# THE RECORDS
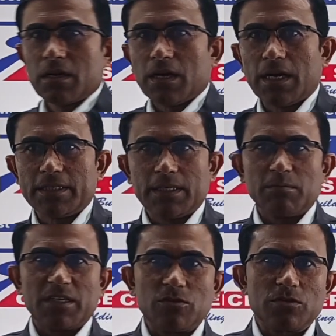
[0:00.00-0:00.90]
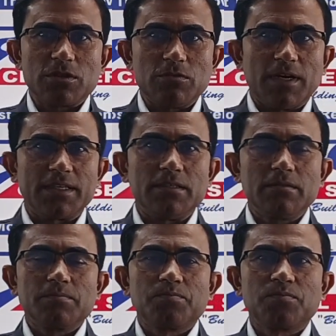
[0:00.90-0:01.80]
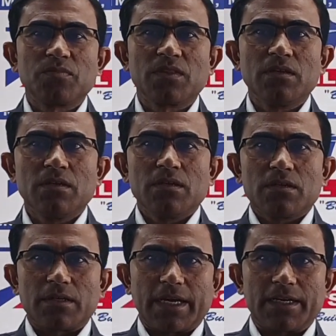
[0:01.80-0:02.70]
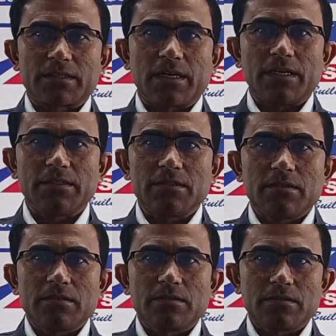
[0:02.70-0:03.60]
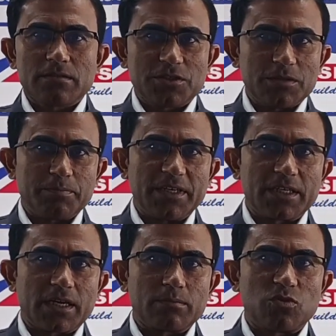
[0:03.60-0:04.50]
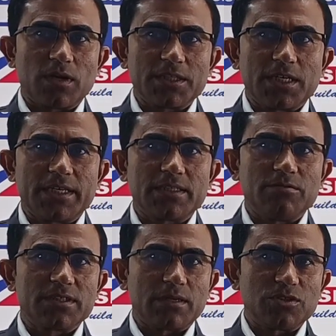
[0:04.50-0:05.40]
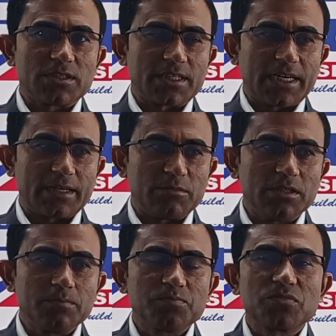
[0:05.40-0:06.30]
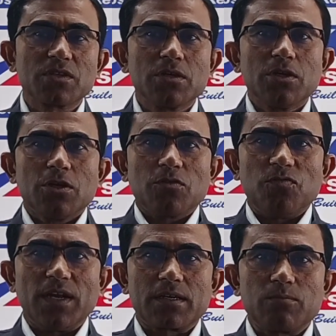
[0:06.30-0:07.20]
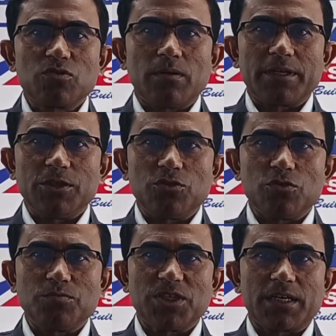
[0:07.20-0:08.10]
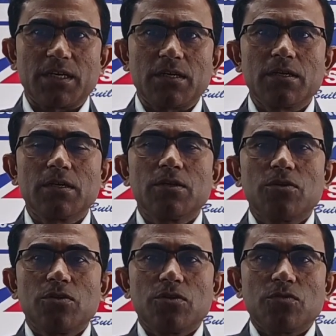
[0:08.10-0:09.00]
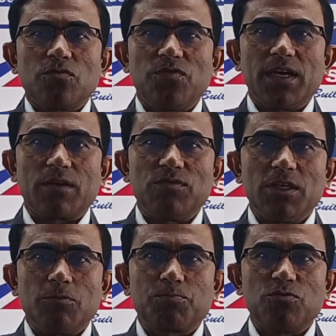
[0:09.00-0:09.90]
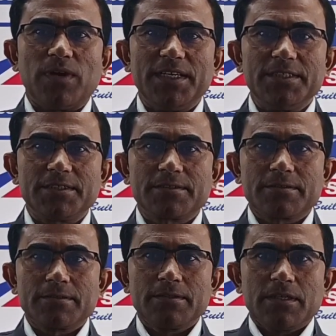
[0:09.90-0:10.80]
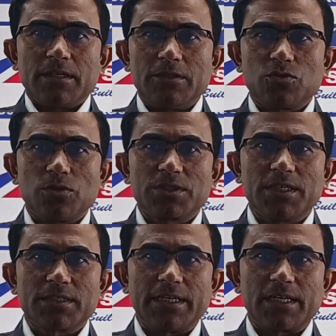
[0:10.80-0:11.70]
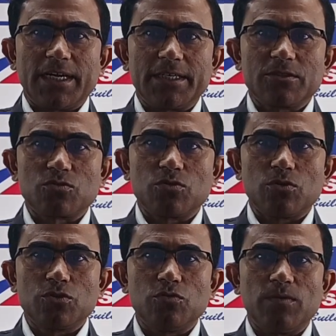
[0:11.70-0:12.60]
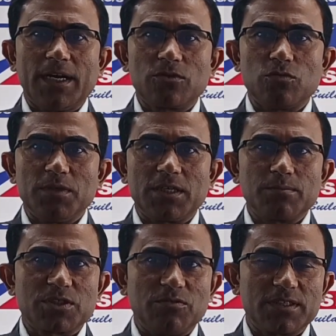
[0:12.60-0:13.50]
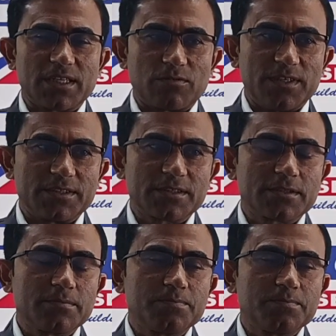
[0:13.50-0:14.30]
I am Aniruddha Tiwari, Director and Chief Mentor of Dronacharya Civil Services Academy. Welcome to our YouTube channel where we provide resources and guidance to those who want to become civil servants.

==

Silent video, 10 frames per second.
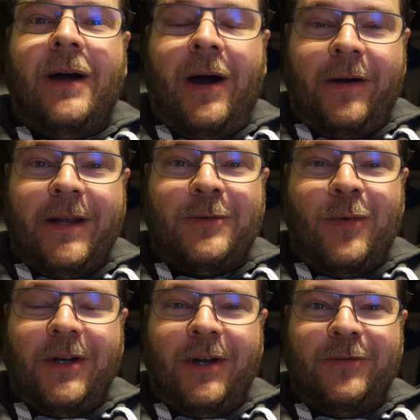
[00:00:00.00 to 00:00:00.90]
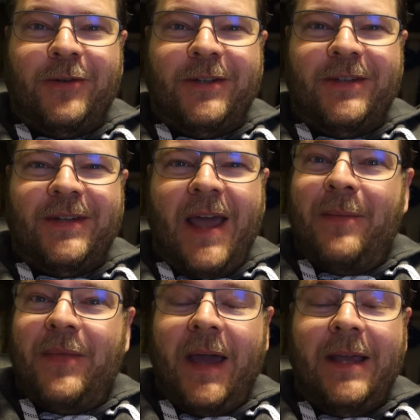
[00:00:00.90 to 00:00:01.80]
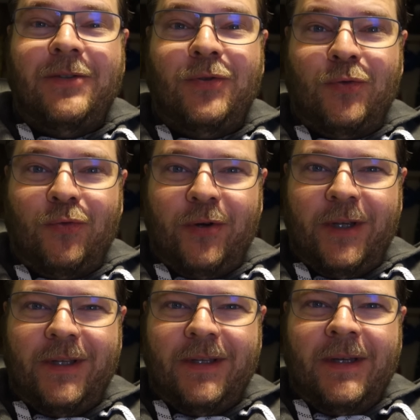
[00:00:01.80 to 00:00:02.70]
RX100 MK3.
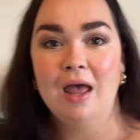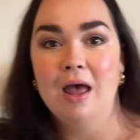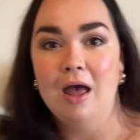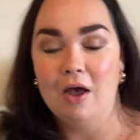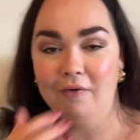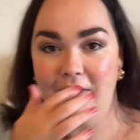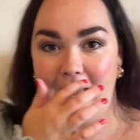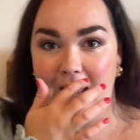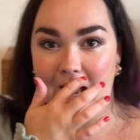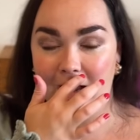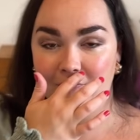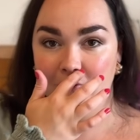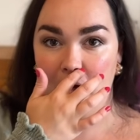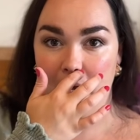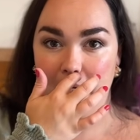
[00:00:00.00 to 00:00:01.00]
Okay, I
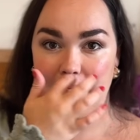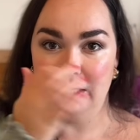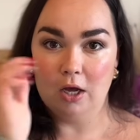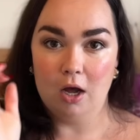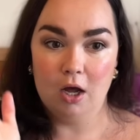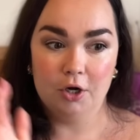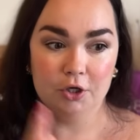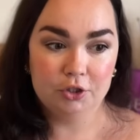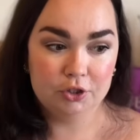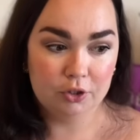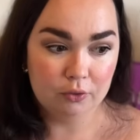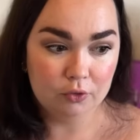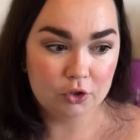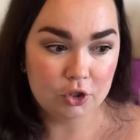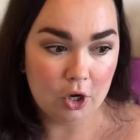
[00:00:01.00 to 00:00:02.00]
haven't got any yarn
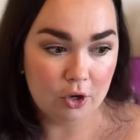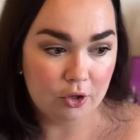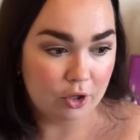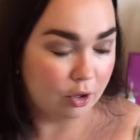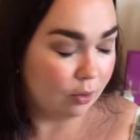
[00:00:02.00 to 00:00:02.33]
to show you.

==

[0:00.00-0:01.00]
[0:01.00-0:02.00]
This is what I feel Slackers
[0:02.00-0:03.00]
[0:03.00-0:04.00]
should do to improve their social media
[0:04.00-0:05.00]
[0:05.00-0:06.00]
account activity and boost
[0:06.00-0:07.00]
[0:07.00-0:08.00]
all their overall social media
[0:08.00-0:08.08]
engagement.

# TASK STATEMENT
With the pictures omitted, copy exactly the lines of the listing above starting at the line containing "[0:00.00-0:00.90]" and ending at the line containing "[0:11.70-0:12.60]", both included.

# TASK OUTPUT
[0:00.00-0:00.90]
[0:00.90-0:01.80]
[0:01.80-0:02.70]
[0:02.70-0:03.60]
[0:03.60-0:04.50]
[0:04.50-0:05.40]
[0:05.40-0:06.30]
[0:06.30-0:07.20]
[0:07.20-0:08.10]
[0:08.10-0:09.00]
[0:09.00-0:09.90]
[0:09.90-0:10.80]
[0:10.80-0:11.70]
[0:11.70-0:12.60]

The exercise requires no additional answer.